Scientific Reports (Feb 2024)
Optimizing warfarin dosing for patients with atrial fibrillation using machine learning
Abstract
Abstract While novel oral anticoagulants are increasingly used to reduce risk of stroke in patients with atrial fibrillation, vitamin K antagonists such as warfarin continue to be used extensively for stroke prevention across the world. While effective in reducing the risk of strokes, the complex pharmacodynamics of warfarin make it difficult to use clinically, with many patients experiencing under- and/or over- anticoagulation.
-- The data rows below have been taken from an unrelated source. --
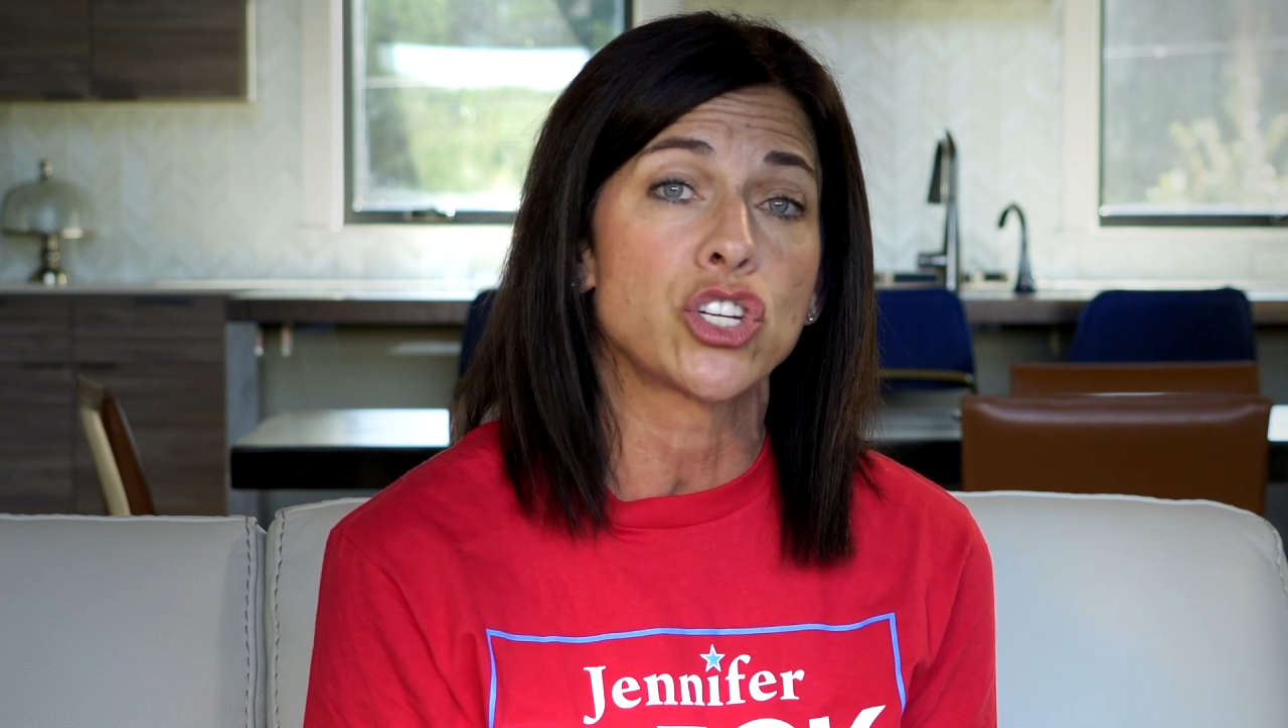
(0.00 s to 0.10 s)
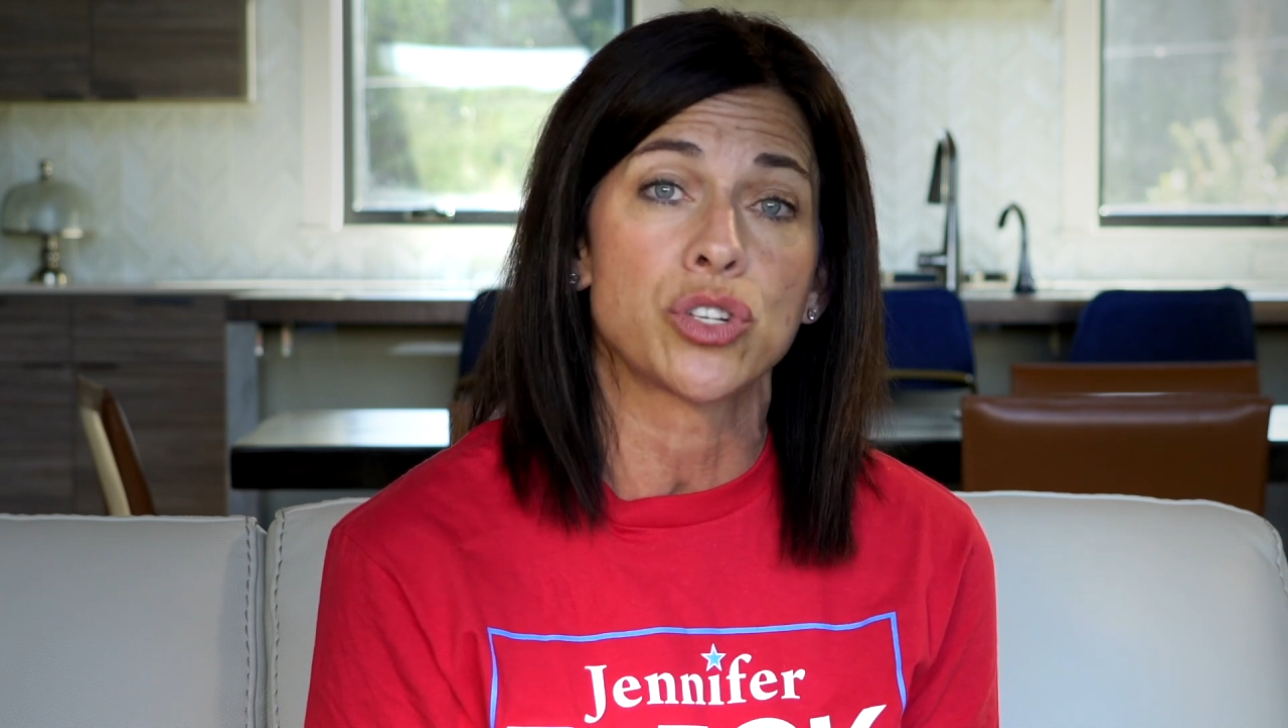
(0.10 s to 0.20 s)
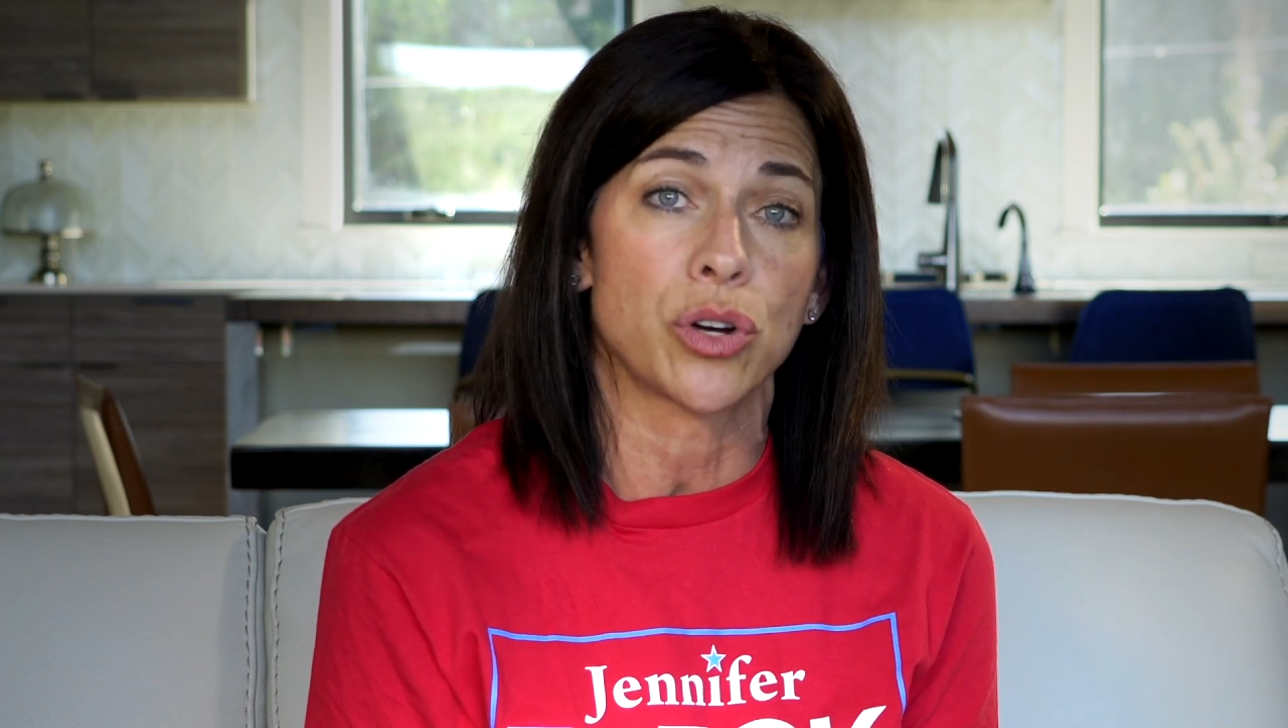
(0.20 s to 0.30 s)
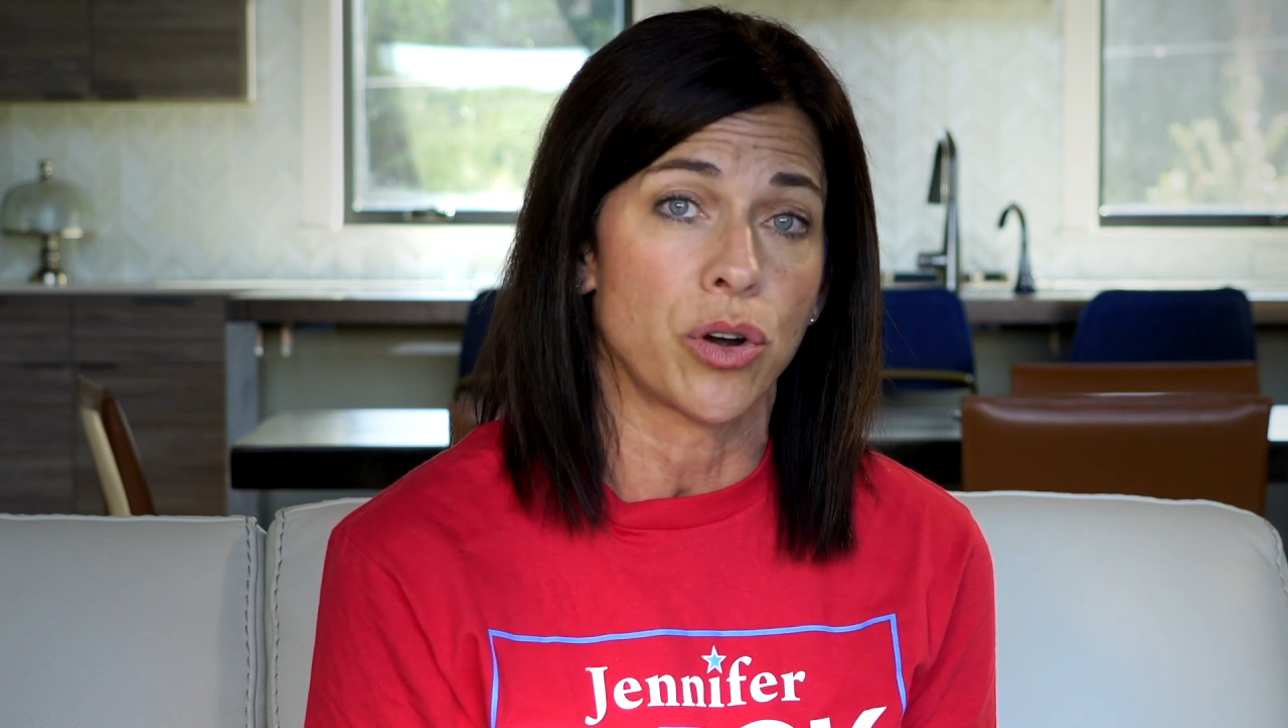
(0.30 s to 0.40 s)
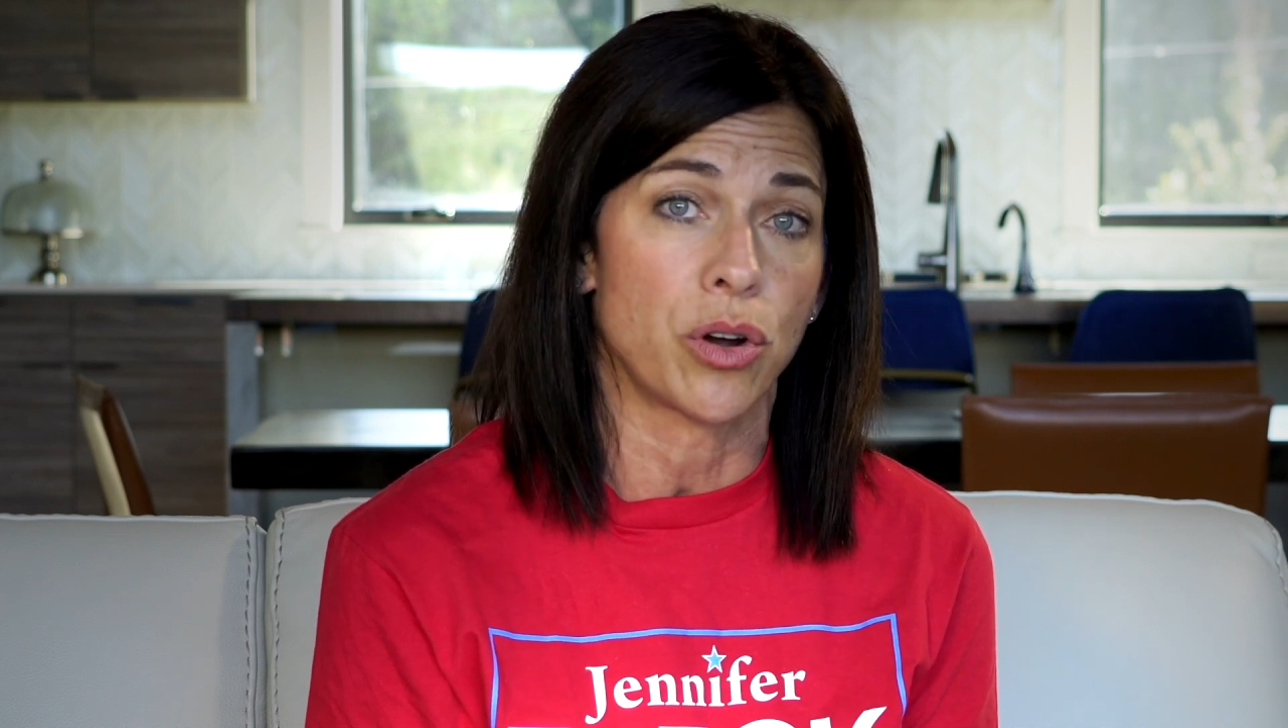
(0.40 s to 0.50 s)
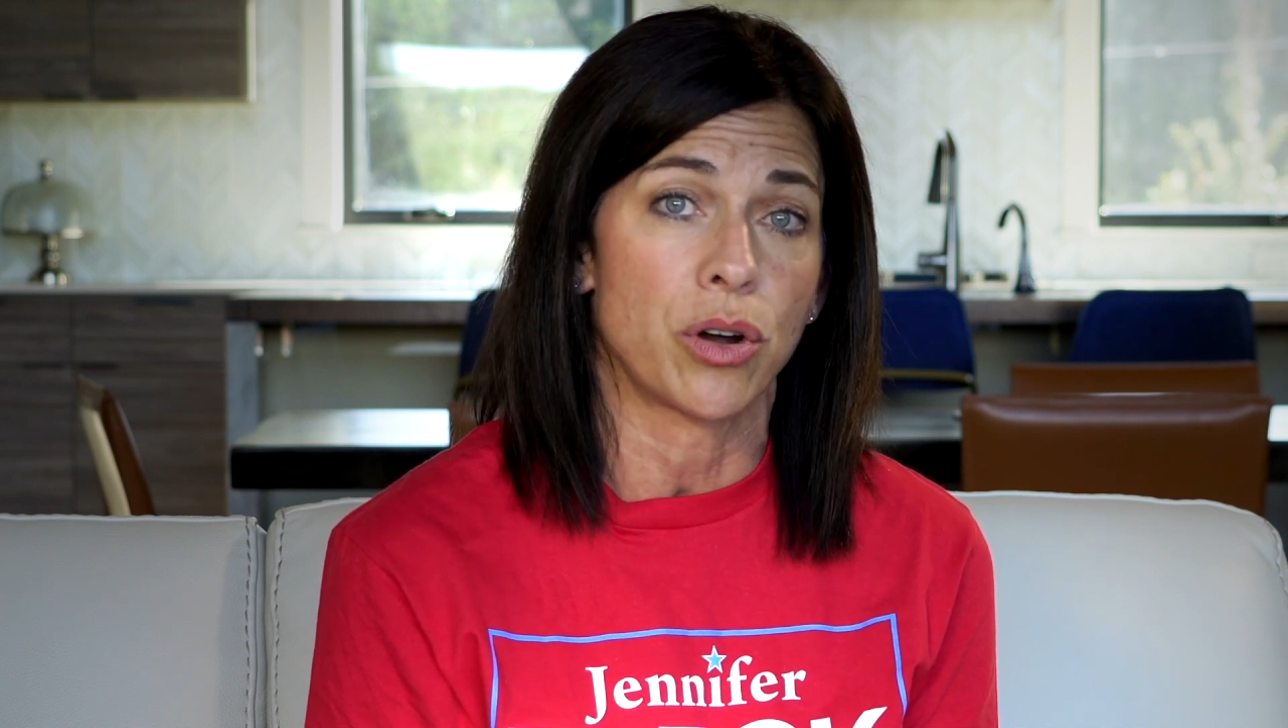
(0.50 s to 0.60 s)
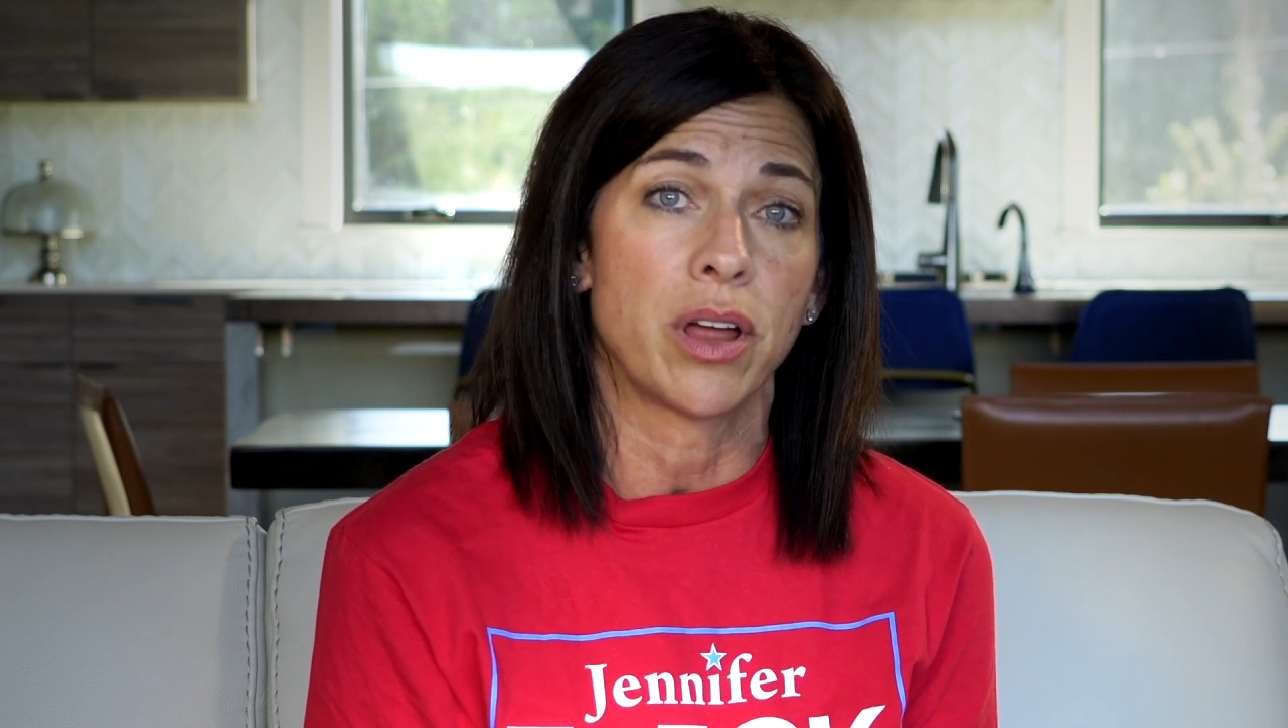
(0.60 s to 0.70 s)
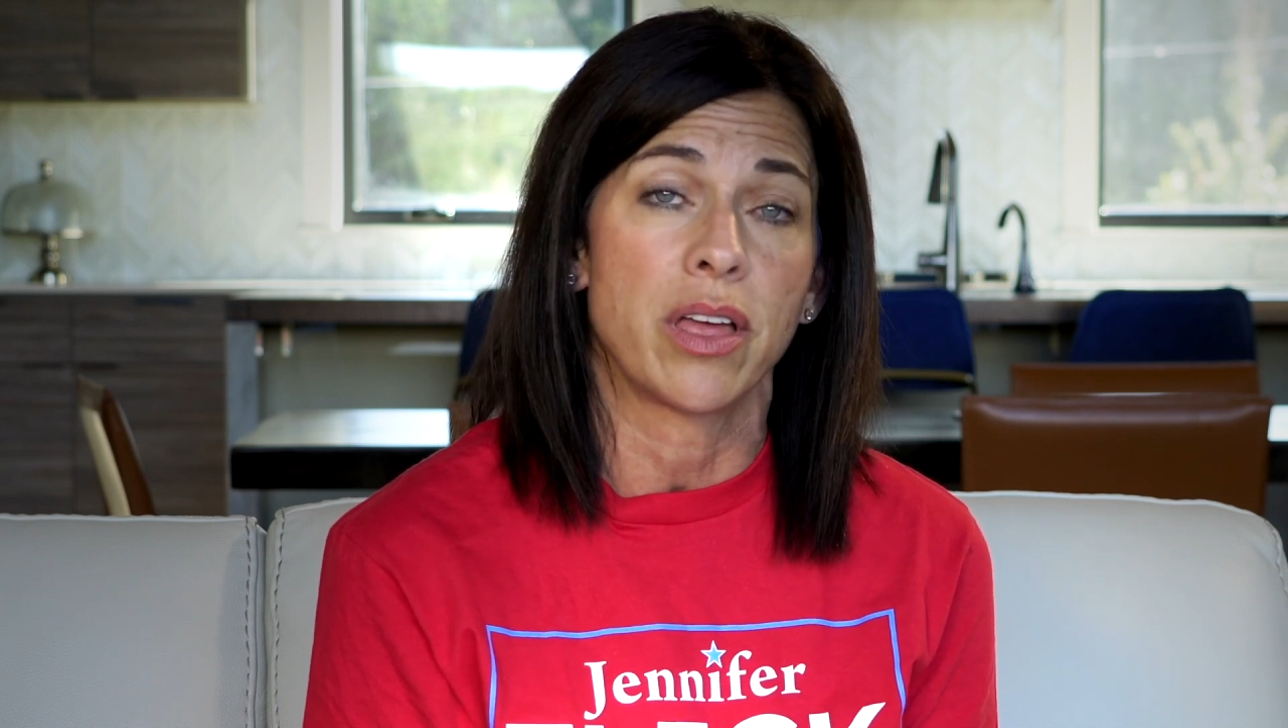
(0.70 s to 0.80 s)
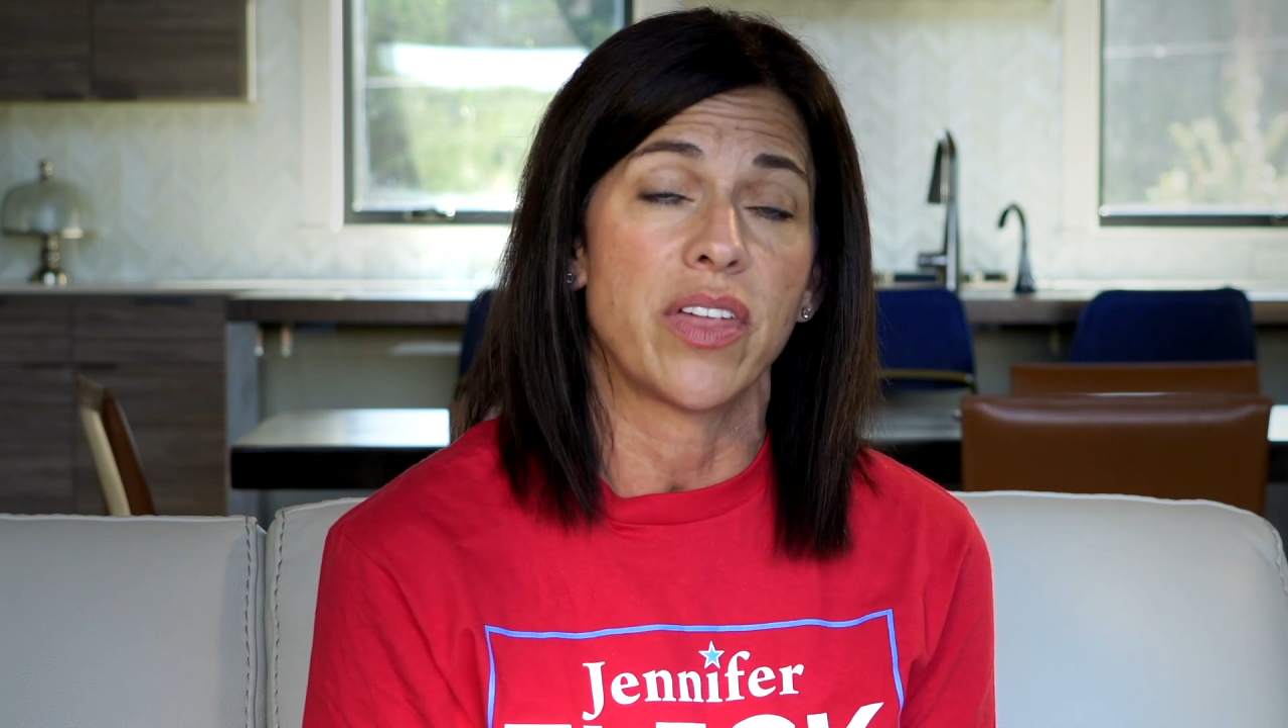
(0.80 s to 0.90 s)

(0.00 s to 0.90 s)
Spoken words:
sure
In this study we employed a novel implementation of deep reinforcement learning to provide clinical decision support to optimize time in therapeutic International Normalized Ratio (INR) range. We used a novel semi-Markov decision process formulation of the Batch-Constrained deep Q-learning algorithm to develop a reinforcement learning model to dynamically recommend optimal warfarin dosing to achieve INR of 2.0–3.0 for patients with atrial fibrillation. The model was developed using data from 22,502 patients in the warfarin treated groups of the pivotal randomized clinical trials of edoxaban (ENGAGE AF-TIMI 48), apixaban (ARISTOTLE) and rivaroxaban (ROCKET AF). The model was externally validated on data from 5730 warfarin-treated patients in a fourth trial of dabigatran (RE-LY) using multilevel regression models to estimate the relationship between center-level algorithm consistent dosing, time in therapeutic INR range (TTR), and a composite clinical outcome of stroke, systemic embolism or major hemorrhage. External validation showed a positive association between center-level algorithm-consistent dosing and TTR (R2 = 0.56). Each 10% increase in algorithm-consistent dosing at the center level independently predicted a 6.78% improvement in TTR (95% CI 6.29, 7.28; p < 0.001) and a 11% decrease in the composite clinical outcome (HR 0.89; 95% CI 0.81, 1.00; p = 0.015). These results were comparable to those of a rules-based clinical algorithm used for benchmarking, for which each 10% increase in algorithm-consistent dosing independently predicted a 6.10% increase in TTR (95% CI 5.67, 6.54, p < 0.001) and a 10% decrease in the composite outcome (HR 0.90; 95% CI 0.83, 0.98, p = 0.018). Our findings suggest that a deep reinforcement learning algorithm can optimize time in therapeutic range for patients taking warfarin. A digital clinical decision support system to promote algorithm-consistent warfarin dosing could optimize time in therapeutic range and improve clinical outcomes in atrial fibrillation globally.